Tale crociata nel mondo delle proteine animali ricorda molto quello che è avvenuto decenni prima nei riguardi degli OGM ed i risultati sono oggi sotto gli occhi di tutti. Nel nostro paese abbiamo vietato, in modo miope, la possibilità di far crescere mais, soia e tante altre colture geneticamente modificate, mentre al contempo buona parte delle carni che mangiamo provengono da animali nutriti con farine OGM importate. Oggi in un contesto di cambiamenti climatici, aumento della popolazione e scarsità di risorse, forse, poter contare su varietà che si ammalano di meno, resistono meglio al caldo o che necessitano di poca acqua per crescere non sarebbe stato poi così male.

Con la carne coltivata sta avvenendo la stessa cosa. Schierandoci a prescindere contro un qualcosa che conosciamo, poco dimentichiamo che il resto del mondo va avanti indipendentemente da noi. La realtà è che oggi non sappiamo se questa carne possa essere o meno il futuro, non conosciamo il suo reale impatto sull’ambiente e, soprattutto, nessuno può dire in quale modo potrà inserirsi all’interno delle nostre abitudini alimentari.
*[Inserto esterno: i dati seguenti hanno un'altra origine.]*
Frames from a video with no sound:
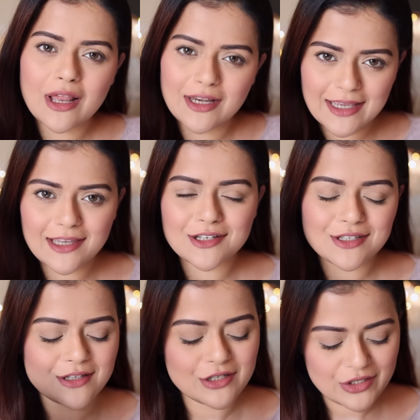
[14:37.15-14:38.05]
I'll link it
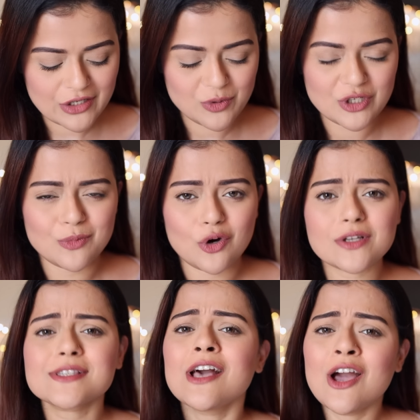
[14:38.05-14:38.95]
in the description
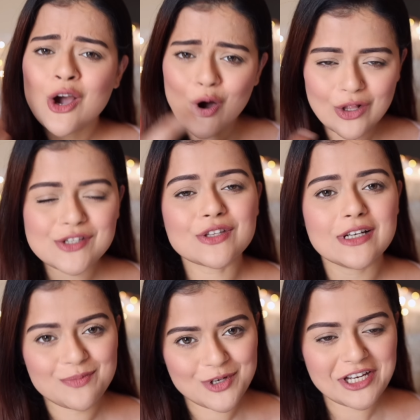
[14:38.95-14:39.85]
box. Also the
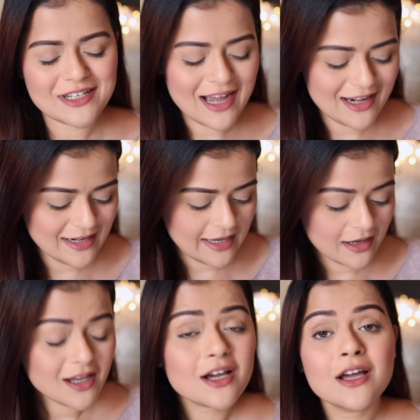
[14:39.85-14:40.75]
lip shade I'll
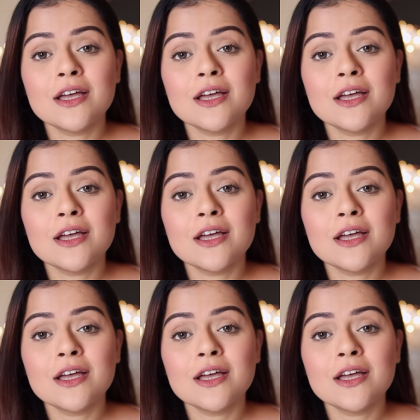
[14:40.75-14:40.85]
link.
Contemporaneamente, però, se vogliamo essere intellettualmente onesti non possiamo accettare la scienza solo in base alle convenienze di bandiera così come non possiamo negare che al di fuori dell’Italia e dell’Europa (con popolazioni tutto sommato ricche, che mangiano bene e crescono poco) esistono nazioni con centinaia di milioni di persone affamate che aumentano a ritmi vortiginosi. Questi miliardi di futuri abitanti del mondo stanno avendo oggi un assaggio di quel benessere del quale noi occidentali abbiamo avuto il monopolio per anni e dovranno essere sfamati in qualche modo. Come avverrà ciò?! Da questa prospettiva, forse, lo sviluppo di metodi e sistemi produttivi nuovi assume un altro significato.

In conclusione, quindi, salvo ulteriori sviluppi, gli unici a doversi preoccupare sono i nostri vitelloni bianchi marchigiani che fortunatamente, per tanti anni ancora, continueranno a finire sulle nostre tavole.